> [What is required]:
For each entry, restate it word for word while omitting any image it holds.
[Start of section]
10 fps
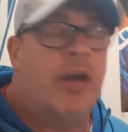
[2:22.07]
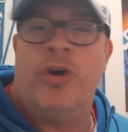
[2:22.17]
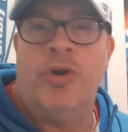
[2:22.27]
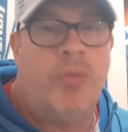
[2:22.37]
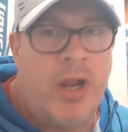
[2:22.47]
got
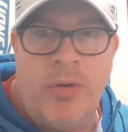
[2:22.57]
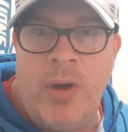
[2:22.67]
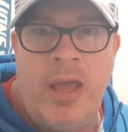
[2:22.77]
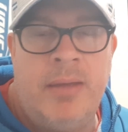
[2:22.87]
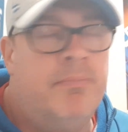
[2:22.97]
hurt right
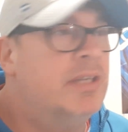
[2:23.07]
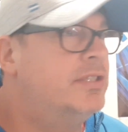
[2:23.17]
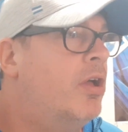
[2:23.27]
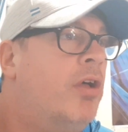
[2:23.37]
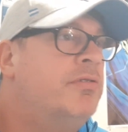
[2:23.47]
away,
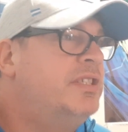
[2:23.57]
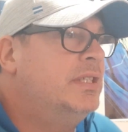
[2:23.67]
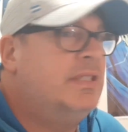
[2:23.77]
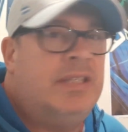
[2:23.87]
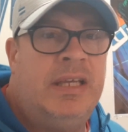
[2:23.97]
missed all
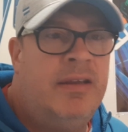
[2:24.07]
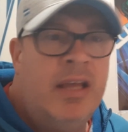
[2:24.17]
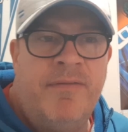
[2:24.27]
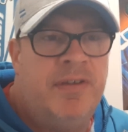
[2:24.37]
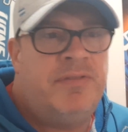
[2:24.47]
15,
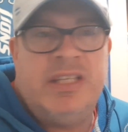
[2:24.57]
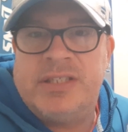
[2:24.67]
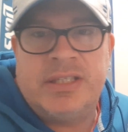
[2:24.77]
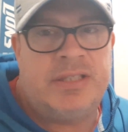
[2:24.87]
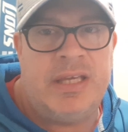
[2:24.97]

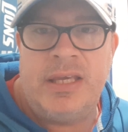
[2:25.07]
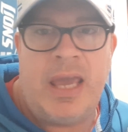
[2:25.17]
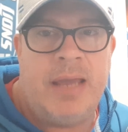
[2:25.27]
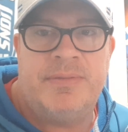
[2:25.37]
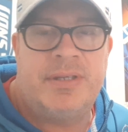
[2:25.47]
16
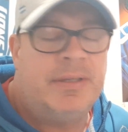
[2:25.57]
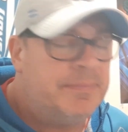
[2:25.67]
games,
[End of section]
> [Task solution]:
10 fps
[2:22.07]
[2:22.17]
[2:22.27]
[2:22.37]
[2:22.47]
got
[2:22.57]
[2:22.67]
[2:22.77]
[2:22.87]
[2:22.97]
hurt right
[2:23.07]
[2:23.17]
[2:23.27]
[2:23.37]
[2:23.47]
away,
[2:23.57]
[2:23.67]
[2:23.77]
[2:23.87]
[2:23.97]
missed all
[2:24.07]
[2:24.17]
[2:24.27]
[2:24.37]
[2:24.47]
15,
[2:24.57]
[2:24.67]
[2:24.77]
[2:24.87]
[2:24.97]

[2:25.07]
[2:25.17]
[2:25.27]
[2:25.37]
[2:25.47]
16
[2:25.57]
[2:25.67]
games,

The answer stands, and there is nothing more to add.